Y por cerrar ese capítulo del personal ‘heredado’, cabe mencionar el sonado caso de la secretaria general del Ayuntamiento, Dora Alonso, destituida de su puesto en octubre de 2013 por «razones organizativas internas» como se tradujeron su graves desavenencias con la alcaldesa, Carmen Moriyón. Una decisión que Alonso llevó a los tribunales y que perdió.

DEL EQUIPO

De los que llegaron con Foro al Ayuntamiento de Gijón la primera y más notable baja fue la de la entonces concejala de Hacienda, Carmen Alsina, que dimitió de manera sorpresiva a los 14 meses de haber llegado al puesto. Lo hizo, dijo entonces, «por motivos personales», pero fueron realmente los roces internos con otros miembros del gobierno los que provocaron su salida. La de ella, y la de todo el equipo económico municipal, porque con ella se fueron Patricia Bernardo y Darío García, directores generales de Servicios y Económico-Financiero respectivamente. Sus puestos fueron ocupados por Ignacio Sanz y Vicente Hoyos, que tomaron posesión en septiembre de 2012, antes incluso del nombramiento oficial del nuevo concejal del área, Alejandro Roces, ocurrida en octubre. Hoyos acaba de ser destituido, también por pérdida de confianza, quedando nuevamente vacante la Dirección General de Servicios encargada del tema de recursos humanos, entre otras cuestiones.
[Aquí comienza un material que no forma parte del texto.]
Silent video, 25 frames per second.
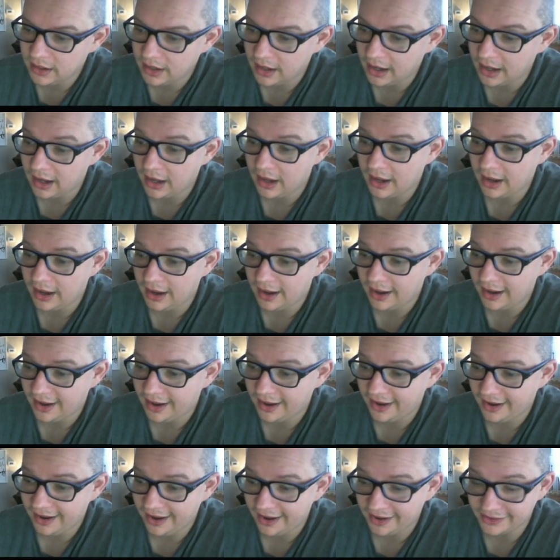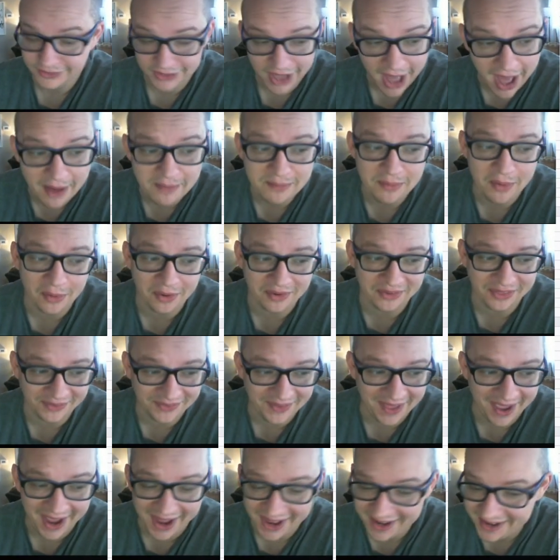a lot more than
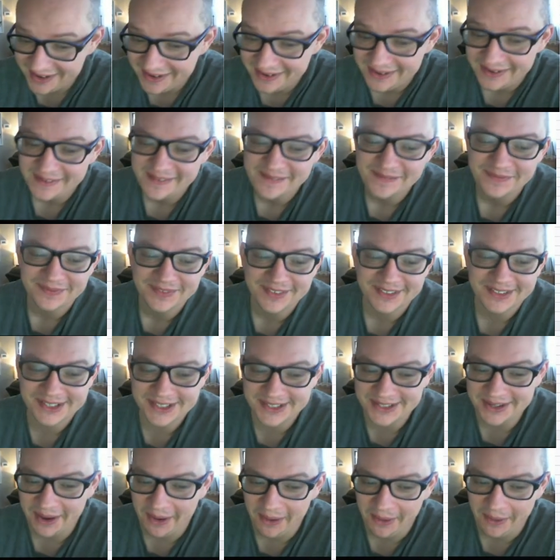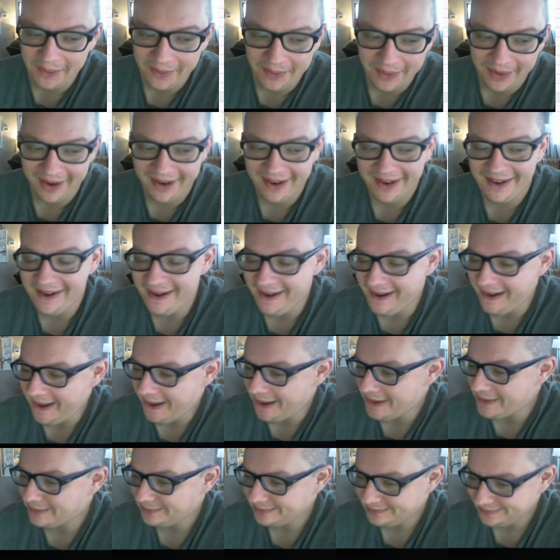that. So,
Si cerramos el capítulo de concejales, fueron los tres los que quedaron descartados para la ‘segunda ronda’ en el gobierno municipal. El propio Alejandro Roces, Lucía García y Pedro Barbillo. Antes, en marzo de 2015, dos meses antes de las elecciones se había autodescartado uno de los pesos pesados del gobierno de Moriyón, Rafael Felgueroso, que quiso retomar su actividad profesional en el ámbito de la abogacía. Y tampoco seguiría Carlos Rubiera, en entredicho en numerosas ocasiones durante el primer gobierno de Foro y que ya había advertido de que no seguiría en el equipo de gobierno en la siguiente ronda electoral.

Al lado de Felgueroso estuvo en aquel mandato el asesor de Seguridad Ciudadana, Sergio Fernández, que en enero de 2015, dos meses antes que su jefe, también anunciaba su marcha voluntaria para ocupar un puesto en el Cuerpo Nacional de Policía de donde procedía. Quien se bajó del tren en marcha nada más comenzar el segundo mandato encabezado por Carmen Moriyón fue Bernardo Veira, gerente del Centro Municipal de Empresas y del Parque Científic0. Lo hizo en septiembre de 2015 aunque ya lo había anunciado semanas antes.

Xosé Nel Riesgo  fue destituido como director de la Fundación Municipal de Cultura en enero de este año, 2016, por una total falta de sintonía con la actual concejala del ramo, Montserrat López. Tres meses más tarde, en abril de 2016, anunciaba su marcha al sector privado Manuel Álvarez Amandi, director general de Servicios y Procesos de Emulsa y en junio de este año hacía lo propio el actual gerente de la EMA, Pablo Álvarez Cachero. La marcha de éste llevó consigo la destitución de Santiago Carretero y Rodolfo Espina, las dos personas que a su vez habían sustituido a los también destituidos Tagarro y Fernández. La justificación para estas marchas fue la de dejar al actual gerente, Vidal Gago, conformar su propio equipo para regir la empresa de aguas.

El último en dejar la gerencia de una empresa fue Ignacio Martín-Angulo, máximo responsable de EMTUSA hasta el mes pasado, y que en julio lograba el ingreso en el Cuerpo de Ingenieros de Minas del Estado.

Y añado en este post otro nombre que me ha recordado un lector y que también tuvo su repercusión mediática: el de José Victor Menéndez, que durante casi tres décadas fue máximo responsable de los Bomberos en Gijón. Fue relegado en marzo de 2015 a la Unidad de Prevención. Se dijo que en un «relevo natural», aunque también fue por la denominada «pérdida de confianza».

Estos son los nombres. Para unos la ‘renovación’ tiene una visión positiva, para otros negativa. Yo, de momento, en eso no entro. Solo enumero. Y me salen muchos para el tiempo que se lleva.